The Economist, on Monday, wrote about a proposed plan for the US in Iraq. Happily, it’s better than the administration’s present policy of doing nothing. It’s excessively sanguine about the Iraqi army’s chances — yes, it’s much larger than ISIS, but the US Army was much larger than the NVA and Viet Cong too — but, it does make sense. A limited intensity campaign of air strikes and naval power (which the article does not mention, but this story from RIA Novosti does), coupled with special forces and aid to the Iraqi army, might help. But the article is probably right that Iran will continue to dominate Iraq because a) they want to, b) it’s beneficial for them to do so, and c) they’re neighbors and co-religionists (the Sunni-Shi’ia split notwithstanding).
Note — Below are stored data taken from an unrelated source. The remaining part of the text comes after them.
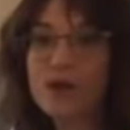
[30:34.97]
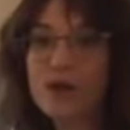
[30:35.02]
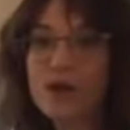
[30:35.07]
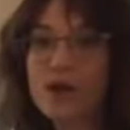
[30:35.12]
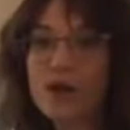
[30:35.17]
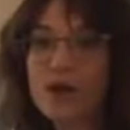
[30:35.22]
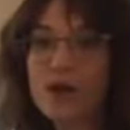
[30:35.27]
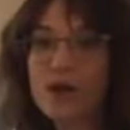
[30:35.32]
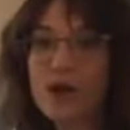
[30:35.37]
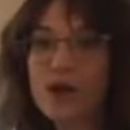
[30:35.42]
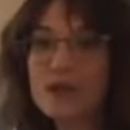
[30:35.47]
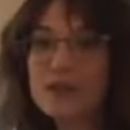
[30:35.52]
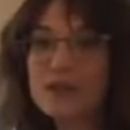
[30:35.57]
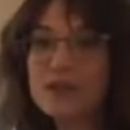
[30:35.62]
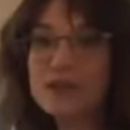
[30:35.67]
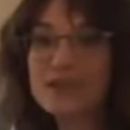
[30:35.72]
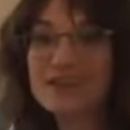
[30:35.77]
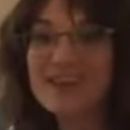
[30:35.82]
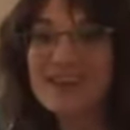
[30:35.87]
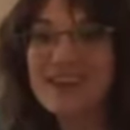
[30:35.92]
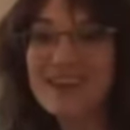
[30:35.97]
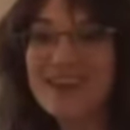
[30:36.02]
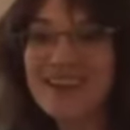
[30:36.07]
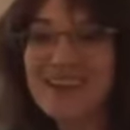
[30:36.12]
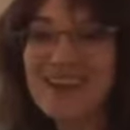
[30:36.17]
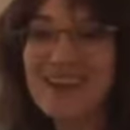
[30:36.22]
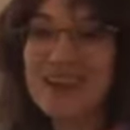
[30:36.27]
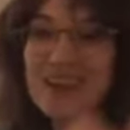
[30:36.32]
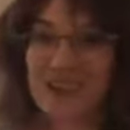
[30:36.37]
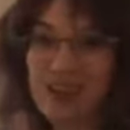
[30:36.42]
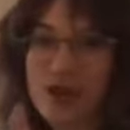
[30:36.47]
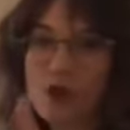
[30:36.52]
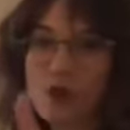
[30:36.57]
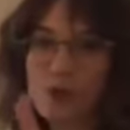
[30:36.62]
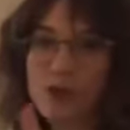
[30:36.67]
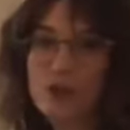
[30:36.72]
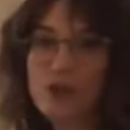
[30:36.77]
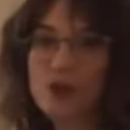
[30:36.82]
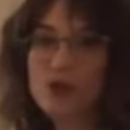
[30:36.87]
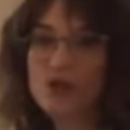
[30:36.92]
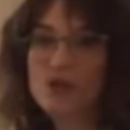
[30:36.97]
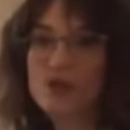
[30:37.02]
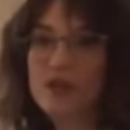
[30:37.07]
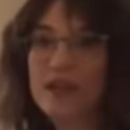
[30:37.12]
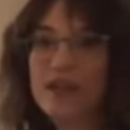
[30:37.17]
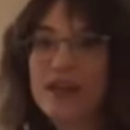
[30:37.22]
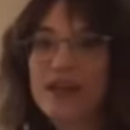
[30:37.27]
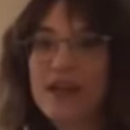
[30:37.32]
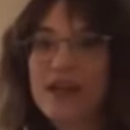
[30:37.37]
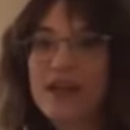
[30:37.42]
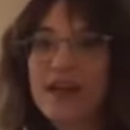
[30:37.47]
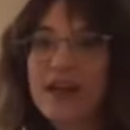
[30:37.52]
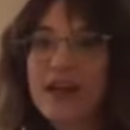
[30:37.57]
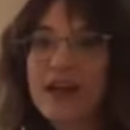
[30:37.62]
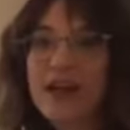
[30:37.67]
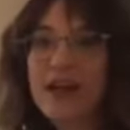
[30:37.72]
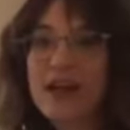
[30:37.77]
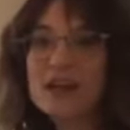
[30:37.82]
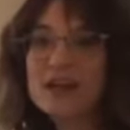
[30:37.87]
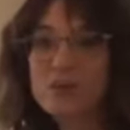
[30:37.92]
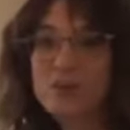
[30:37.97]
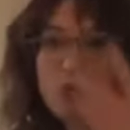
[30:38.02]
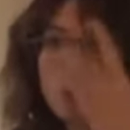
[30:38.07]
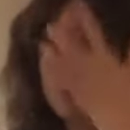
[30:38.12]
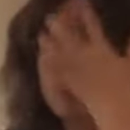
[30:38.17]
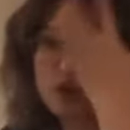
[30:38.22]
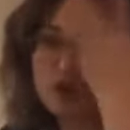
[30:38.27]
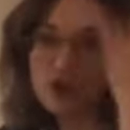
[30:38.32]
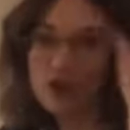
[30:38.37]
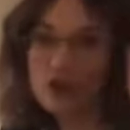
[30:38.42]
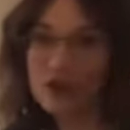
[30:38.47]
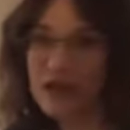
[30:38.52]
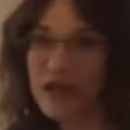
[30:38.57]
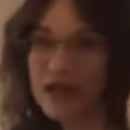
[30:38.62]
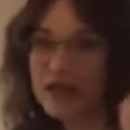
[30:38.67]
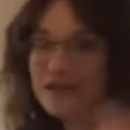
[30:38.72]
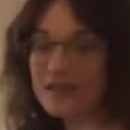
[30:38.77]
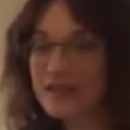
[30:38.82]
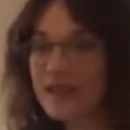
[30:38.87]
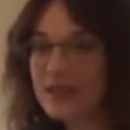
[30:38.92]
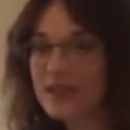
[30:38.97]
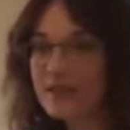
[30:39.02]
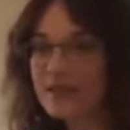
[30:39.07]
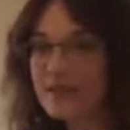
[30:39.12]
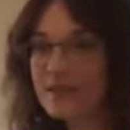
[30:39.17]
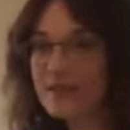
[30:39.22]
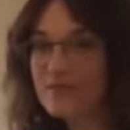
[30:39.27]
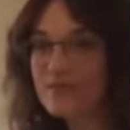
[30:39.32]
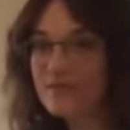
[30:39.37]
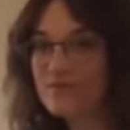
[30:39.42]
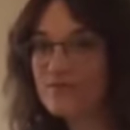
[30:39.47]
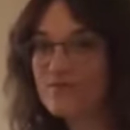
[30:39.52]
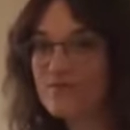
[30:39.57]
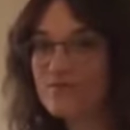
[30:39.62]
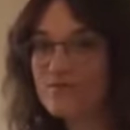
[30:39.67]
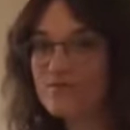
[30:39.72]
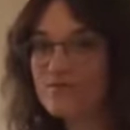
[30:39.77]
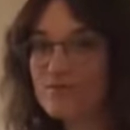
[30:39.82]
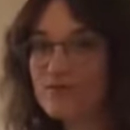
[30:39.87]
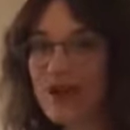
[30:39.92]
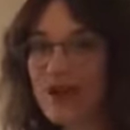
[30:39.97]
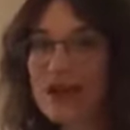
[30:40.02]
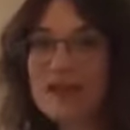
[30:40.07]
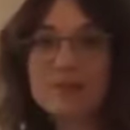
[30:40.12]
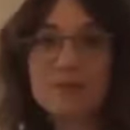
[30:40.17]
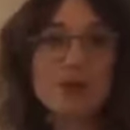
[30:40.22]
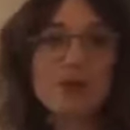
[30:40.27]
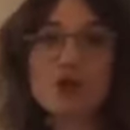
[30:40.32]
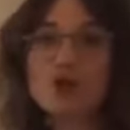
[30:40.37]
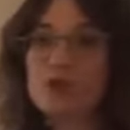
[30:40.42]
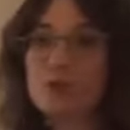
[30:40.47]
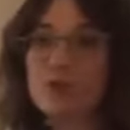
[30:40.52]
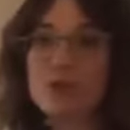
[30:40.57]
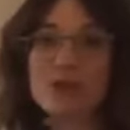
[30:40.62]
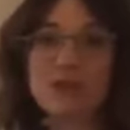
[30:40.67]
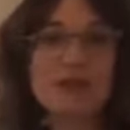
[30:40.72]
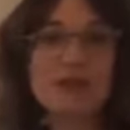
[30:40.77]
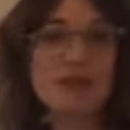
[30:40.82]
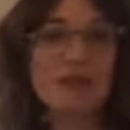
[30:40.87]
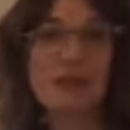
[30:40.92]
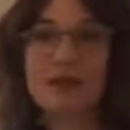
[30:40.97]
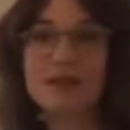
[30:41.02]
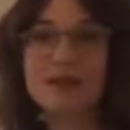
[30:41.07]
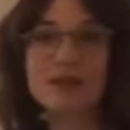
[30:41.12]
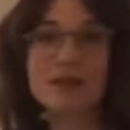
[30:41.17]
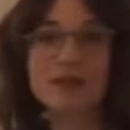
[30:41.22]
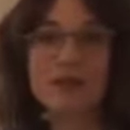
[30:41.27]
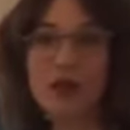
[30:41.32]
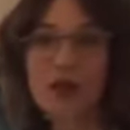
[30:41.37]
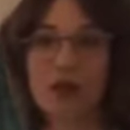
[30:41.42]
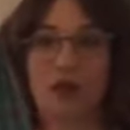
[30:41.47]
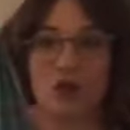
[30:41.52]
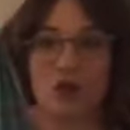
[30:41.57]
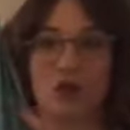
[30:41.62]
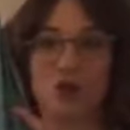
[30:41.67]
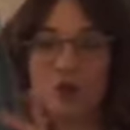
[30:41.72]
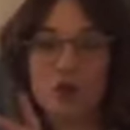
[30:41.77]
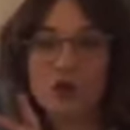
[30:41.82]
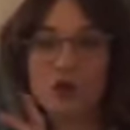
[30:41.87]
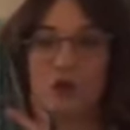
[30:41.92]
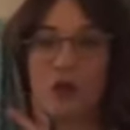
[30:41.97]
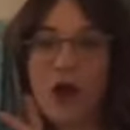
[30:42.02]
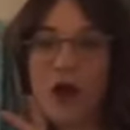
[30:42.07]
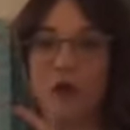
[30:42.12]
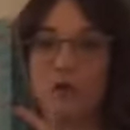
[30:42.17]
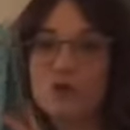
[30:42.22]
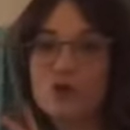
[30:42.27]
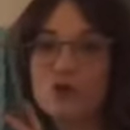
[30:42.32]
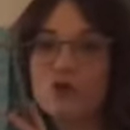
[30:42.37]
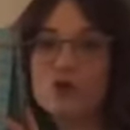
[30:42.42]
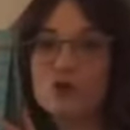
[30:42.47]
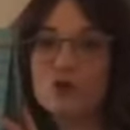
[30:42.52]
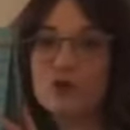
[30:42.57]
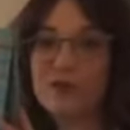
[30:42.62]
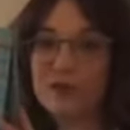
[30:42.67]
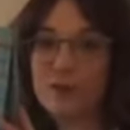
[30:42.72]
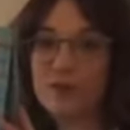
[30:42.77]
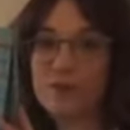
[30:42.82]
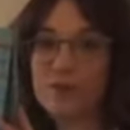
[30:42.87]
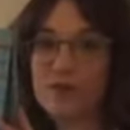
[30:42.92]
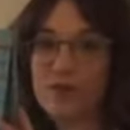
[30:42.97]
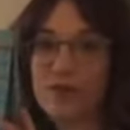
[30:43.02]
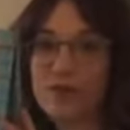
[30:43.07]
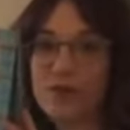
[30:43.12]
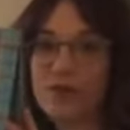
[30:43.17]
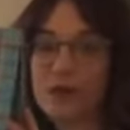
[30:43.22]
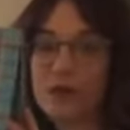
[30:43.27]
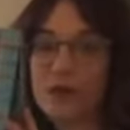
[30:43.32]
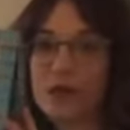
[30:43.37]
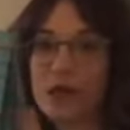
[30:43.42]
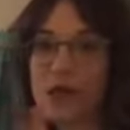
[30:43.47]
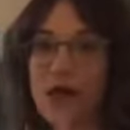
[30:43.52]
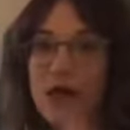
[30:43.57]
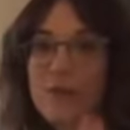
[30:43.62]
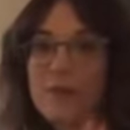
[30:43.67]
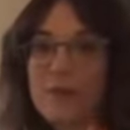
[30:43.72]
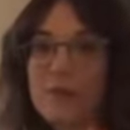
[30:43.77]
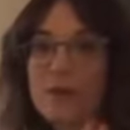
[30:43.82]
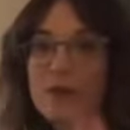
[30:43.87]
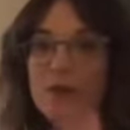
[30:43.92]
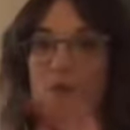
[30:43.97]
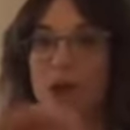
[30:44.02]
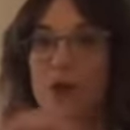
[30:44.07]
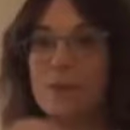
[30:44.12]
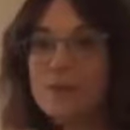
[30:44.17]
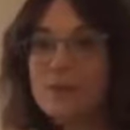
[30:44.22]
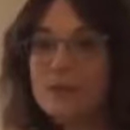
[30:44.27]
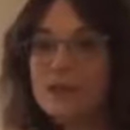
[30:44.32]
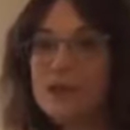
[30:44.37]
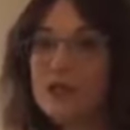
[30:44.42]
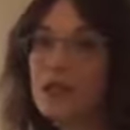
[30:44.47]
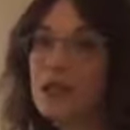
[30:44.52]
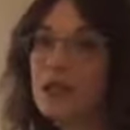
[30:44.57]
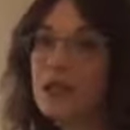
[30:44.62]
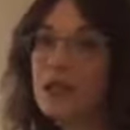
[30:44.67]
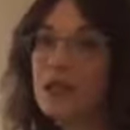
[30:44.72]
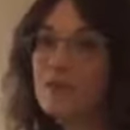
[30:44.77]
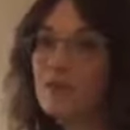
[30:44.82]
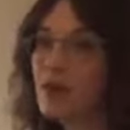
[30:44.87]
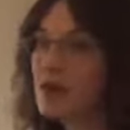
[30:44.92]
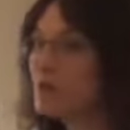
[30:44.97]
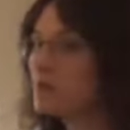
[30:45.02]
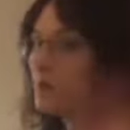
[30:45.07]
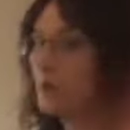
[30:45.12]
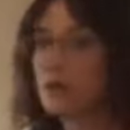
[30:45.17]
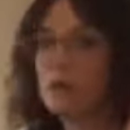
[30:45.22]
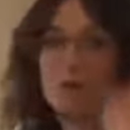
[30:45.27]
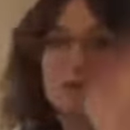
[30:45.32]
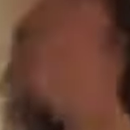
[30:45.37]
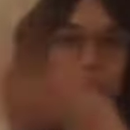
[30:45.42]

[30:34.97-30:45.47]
and I hope you got it okay. And what we do next is, as per usual with these lessons, I show you how to do something, and then when it comes to the creative aspect,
The American people have already shown they won’t tolerate additional and more persistent use of force in order to prop up the Iraqi regime. I think the US is focusing on pursuing what I’d call a “blackjack foreign policy” — unlike poker, which can be for high stakes, blackjack is the kind of game that’s relatively easy to break even on. You won’t win a lot, but you won’t lose a lot either unless you’re incredibly bad. Limited involvement is better than pure isolationism, 1920s style, which is what I think a goodly portion of the GOP wants. The Democrats hoped that rainbows and ponies and magic would fix the Middle East and seem surprised it didn’t work.
I have little hope of seeing any sort of positive results out of the present administration’s foreign policy. If Iraq is signaling a shift, that’s good news. I would be delighted to see one President with a clear, logical, foreign policy agenda during my adult years.